Notably, only non-cash health insurance premiums are eligible for the Section 80D Income Tax Code deduction.
To be eligible for the Section 80D income tax deduction, you must pay your health insurance premiums in non-cash. Premiums can be paid by online banking, check direct debit, credit card, etc. There are no Section 80D deductions if prizes are paid in cash.
However, this requirement does not apply to medical examination refunds under the Income Tax Act. You can also request a medical examination for tax purposes if payment is made in cash.
80D Additional Deduction
Another reason why this health insurance is compulsory is that it allows a tax deduction of Rs 5,000 for expenses related to medical examinations for the whole family.

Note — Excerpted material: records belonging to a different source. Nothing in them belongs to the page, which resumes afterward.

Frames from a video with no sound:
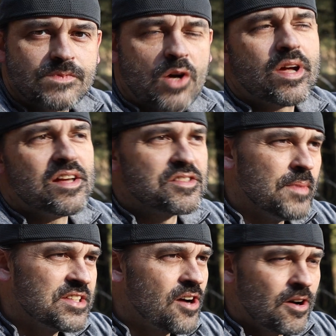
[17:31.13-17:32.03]
Okay, so
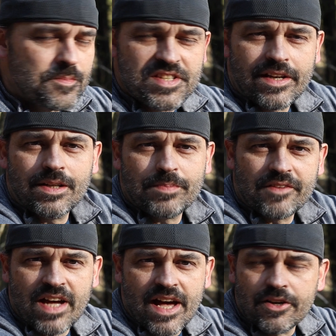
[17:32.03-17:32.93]
my tarp setup
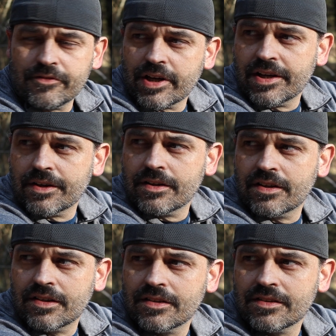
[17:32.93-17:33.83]
I've got over here,
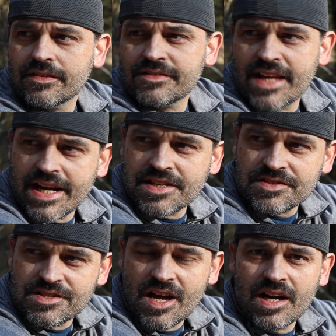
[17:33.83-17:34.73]
that
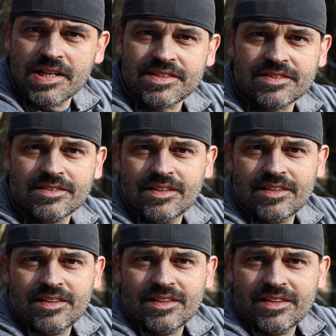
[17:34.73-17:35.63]
is not
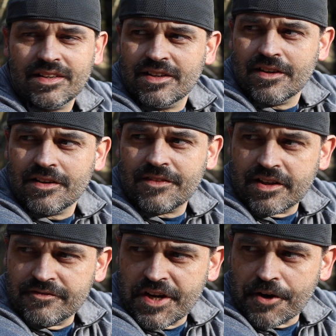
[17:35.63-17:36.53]
the
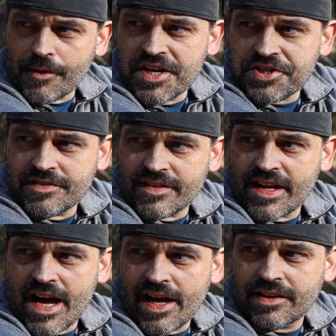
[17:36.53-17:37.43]
configuration that
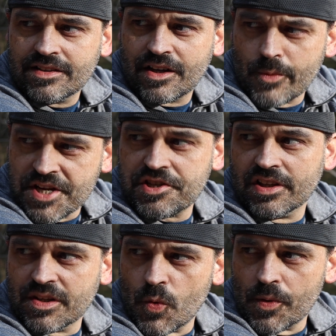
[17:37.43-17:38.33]
I
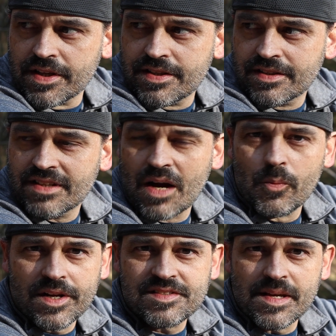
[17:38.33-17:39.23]
originally wanted. I
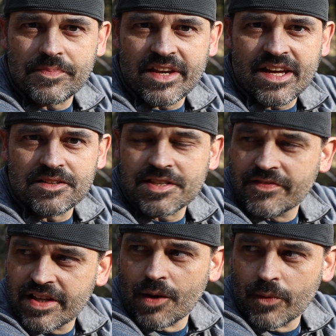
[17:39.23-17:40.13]
wanted something else,
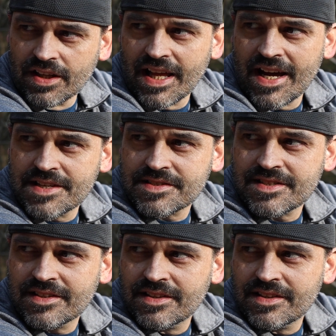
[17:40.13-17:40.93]
and then I realizedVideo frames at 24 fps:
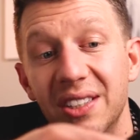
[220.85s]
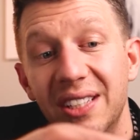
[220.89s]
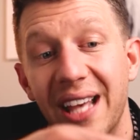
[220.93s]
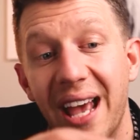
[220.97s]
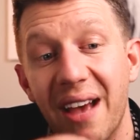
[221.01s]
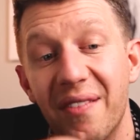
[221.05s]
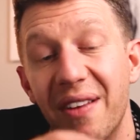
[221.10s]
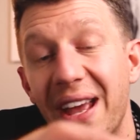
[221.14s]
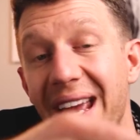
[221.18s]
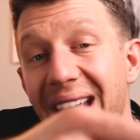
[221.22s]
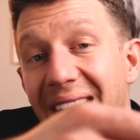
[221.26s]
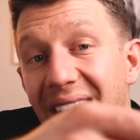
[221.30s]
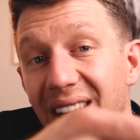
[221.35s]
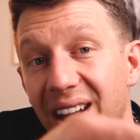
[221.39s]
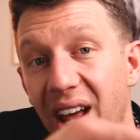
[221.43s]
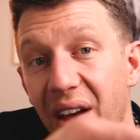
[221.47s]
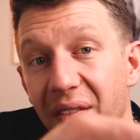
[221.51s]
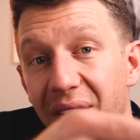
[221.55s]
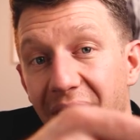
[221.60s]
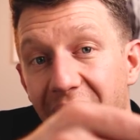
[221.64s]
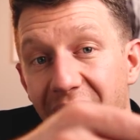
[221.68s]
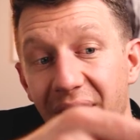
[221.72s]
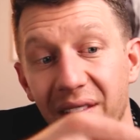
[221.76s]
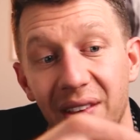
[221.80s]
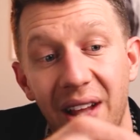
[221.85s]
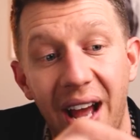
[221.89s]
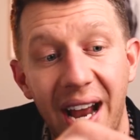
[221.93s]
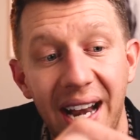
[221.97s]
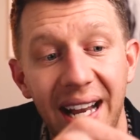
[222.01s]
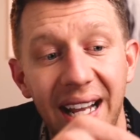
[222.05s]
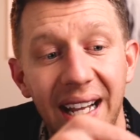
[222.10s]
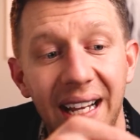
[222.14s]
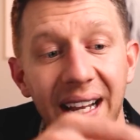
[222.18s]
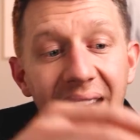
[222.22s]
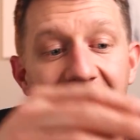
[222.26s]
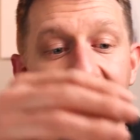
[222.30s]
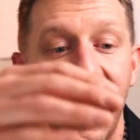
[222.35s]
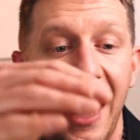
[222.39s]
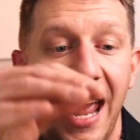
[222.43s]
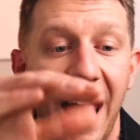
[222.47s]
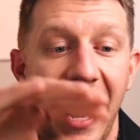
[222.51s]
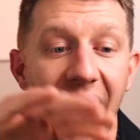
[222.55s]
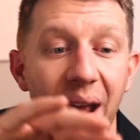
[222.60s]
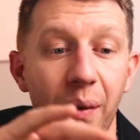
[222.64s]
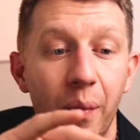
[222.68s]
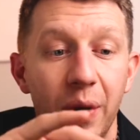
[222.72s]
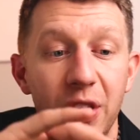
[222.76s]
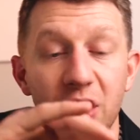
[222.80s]
does have a glove leather lining,
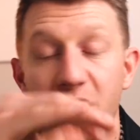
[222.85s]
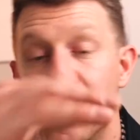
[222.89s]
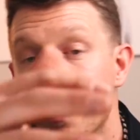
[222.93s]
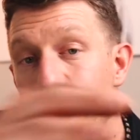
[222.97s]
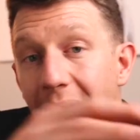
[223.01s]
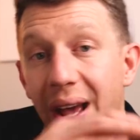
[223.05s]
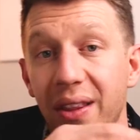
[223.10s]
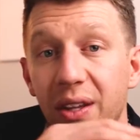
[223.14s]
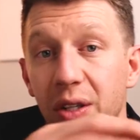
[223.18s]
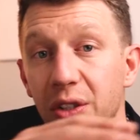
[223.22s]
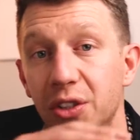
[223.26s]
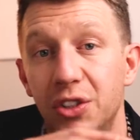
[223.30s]
and when you combineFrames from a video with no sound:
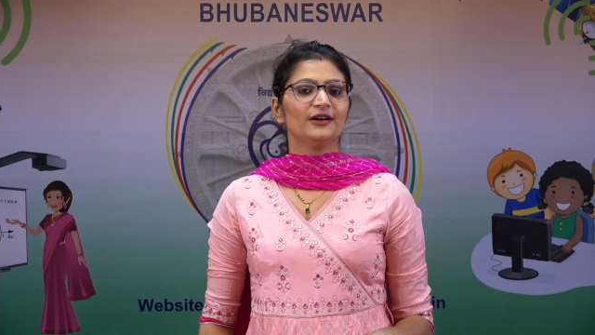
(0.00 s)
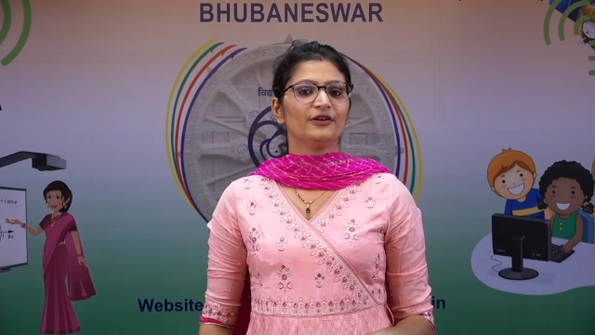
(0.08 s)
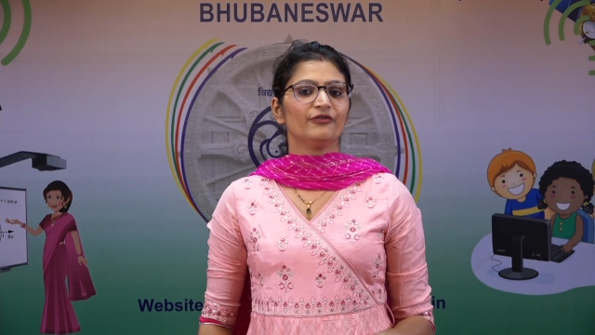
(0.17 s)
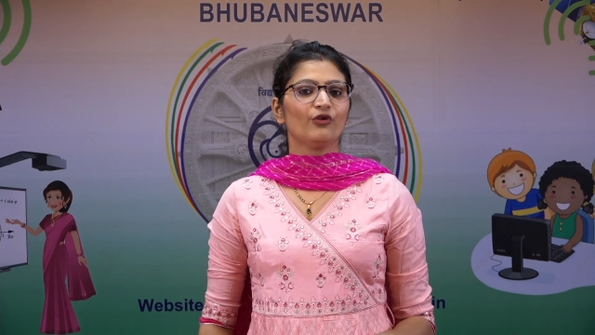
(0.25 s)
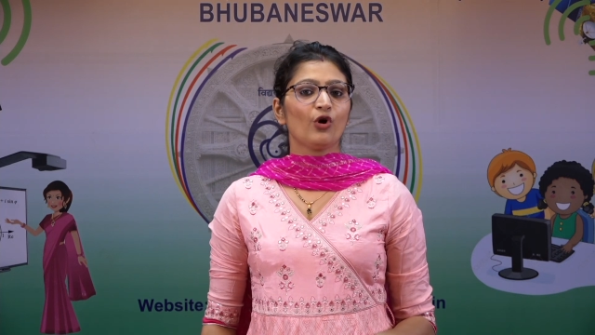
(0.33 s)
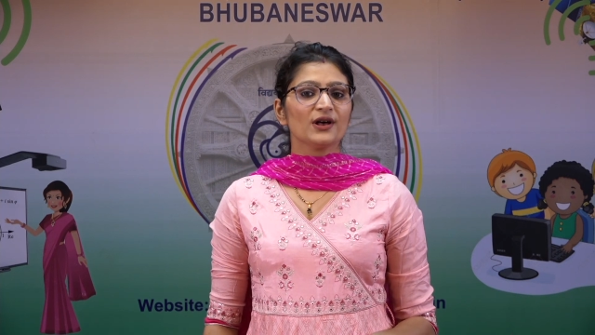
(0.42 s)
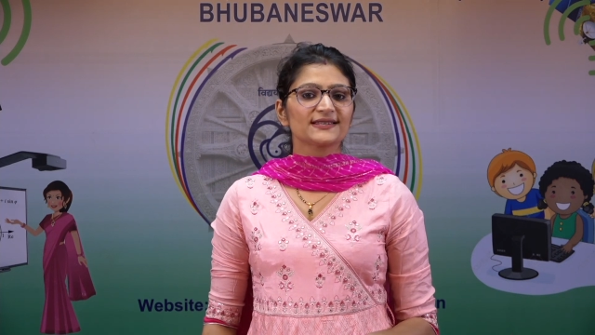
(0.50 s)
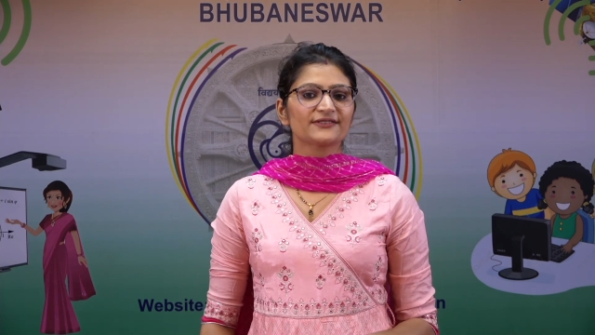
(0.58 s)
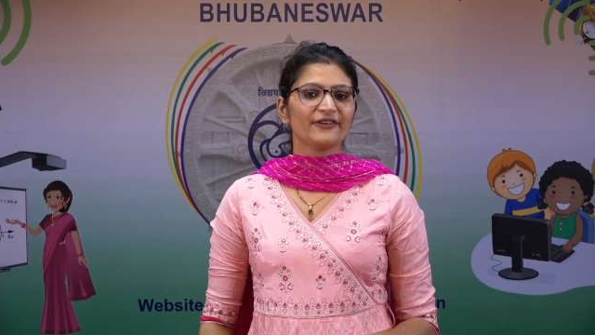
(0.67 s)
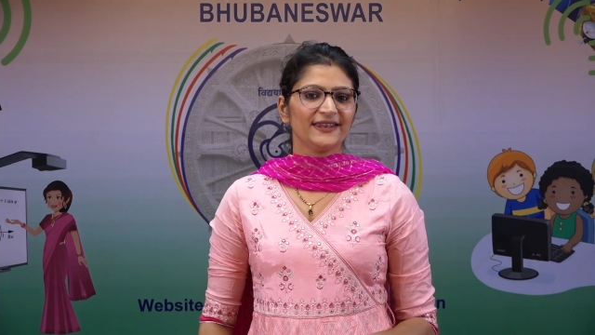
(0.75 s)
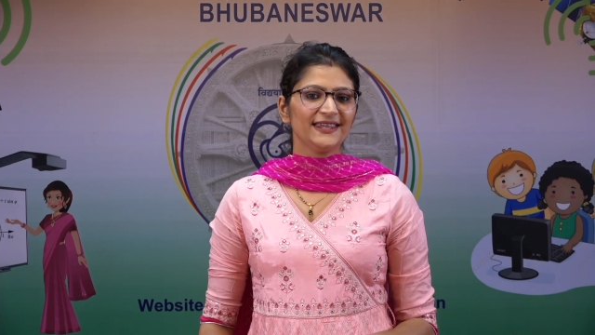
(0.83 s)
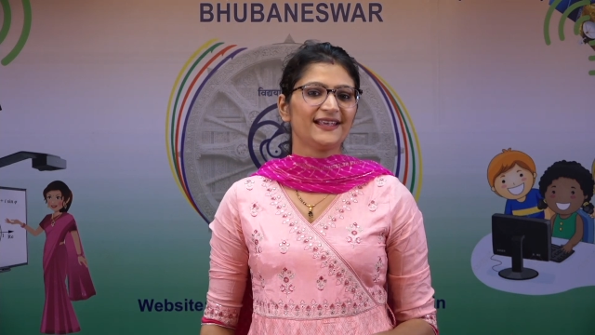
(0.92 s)
was
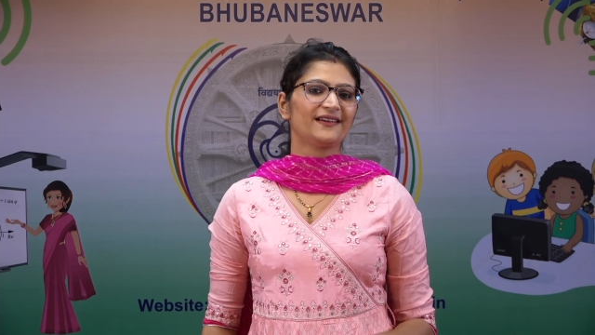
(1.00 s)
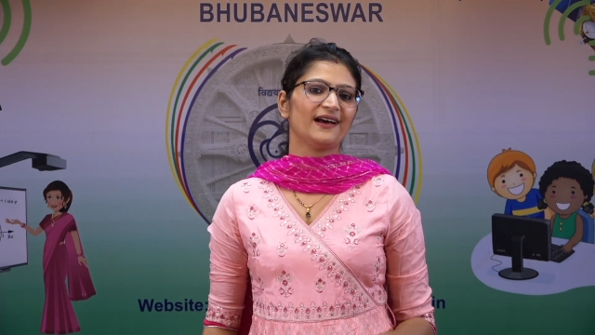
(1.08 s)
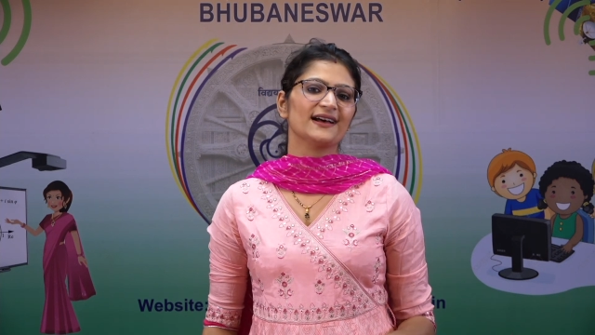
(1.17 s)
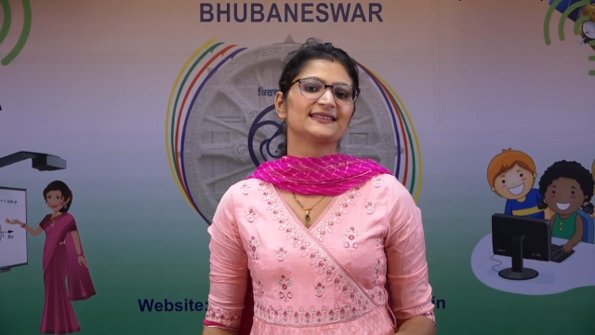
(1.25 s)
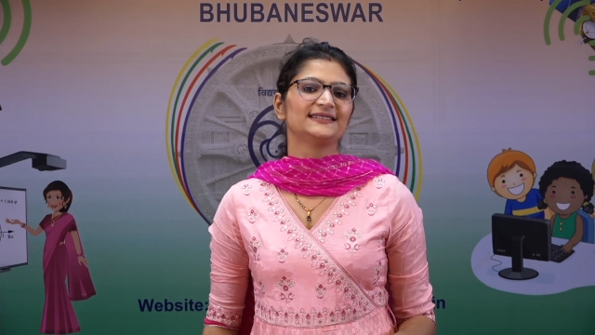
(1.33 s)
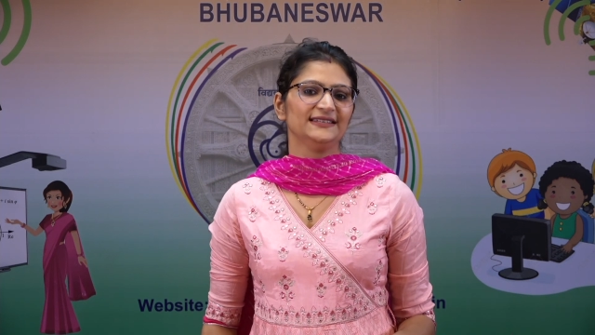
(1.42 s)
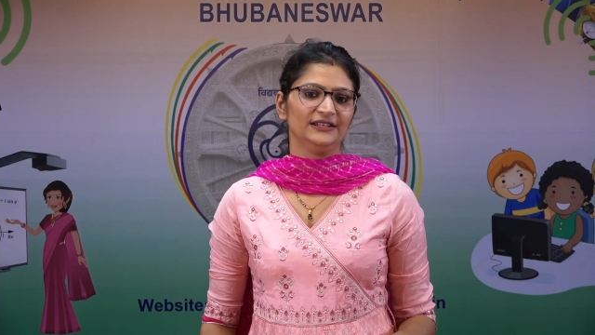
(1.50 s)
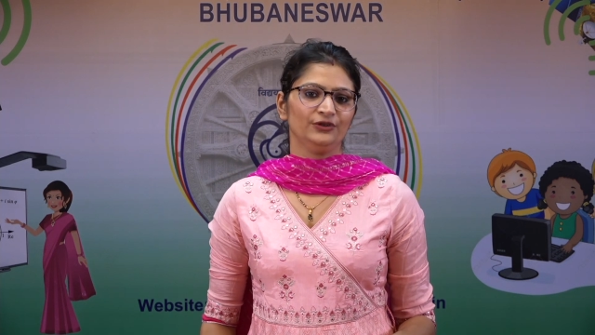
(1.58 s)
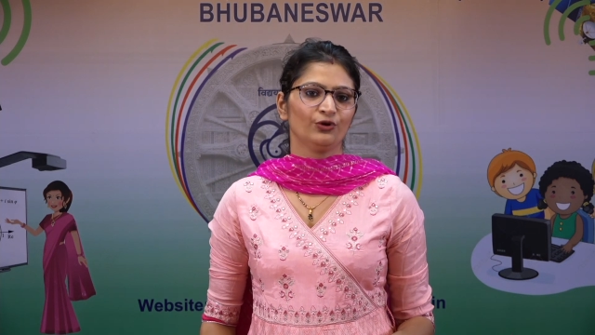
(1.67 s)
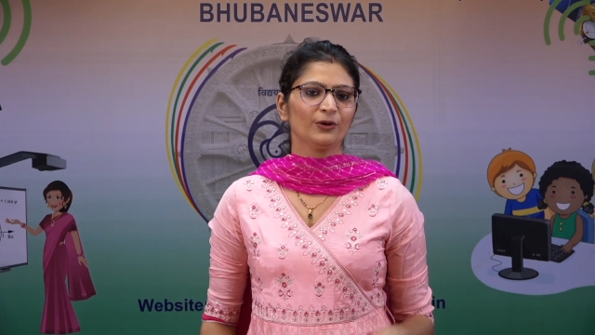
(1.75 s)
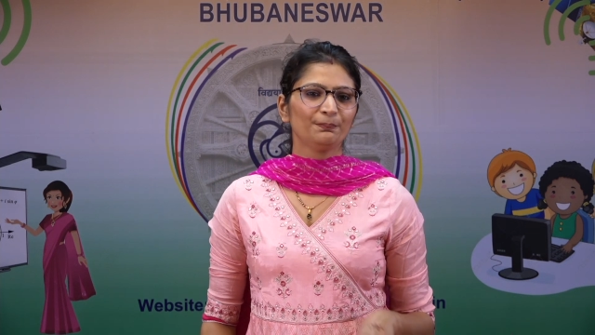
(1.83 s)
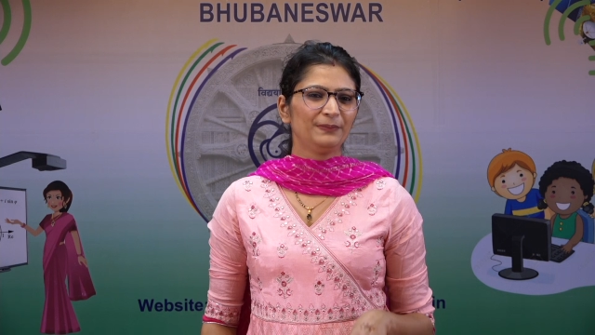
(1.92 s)
very grassy.
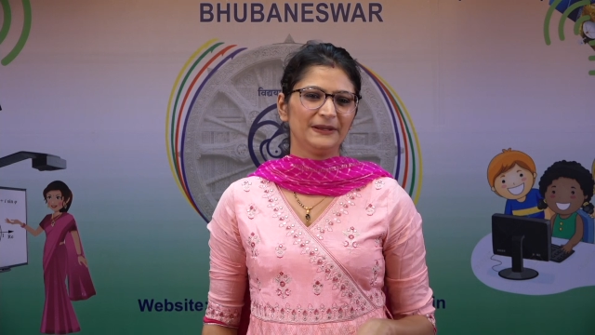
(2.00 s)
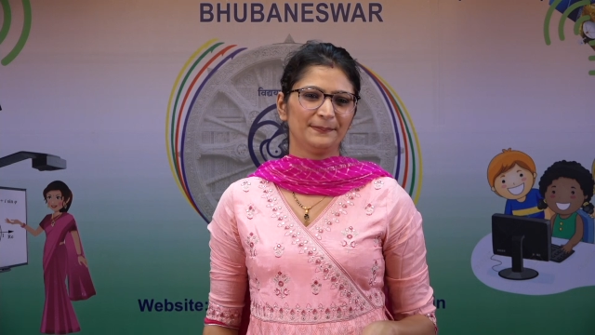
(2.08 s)
Not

Exemptions under Section 80D of the Income Tax Act
There are several reasons why Section 80D is not responsible.
– Type of premium payment
To receive Section 80D tax benefits, only taxpayers must pay health insurance premiums. If a third party pays the premium, the taxpayer is not entitled to her u/s 80D deduction. Also, if the premium is paid in cash, the taxpayer is not entitled to any tax incentives.
– Service tax
Taxpayers are not required to receive tax incentives for service tax and customs duties imposed on premium payments. For ordinary citizens, the service tax is levied on health insurance premiums and is payable at 14% of the health insurance premium.
– Group health insurance
Group health insurance does not provide tax benefits under section 80D of the Income Tax Act. However, if the taxpayer chooses to increase the group’s protection by paying an additional premium, he can claim a deduction for the additional amount under section 80D.
In conclusion, investing in health insurance is also important. This is mainly due to the dual benefits of tax incentives and medical expense coverage. Please do your research online and choose the policy that best suits your family and your needs. So, invest responsibly and wisely.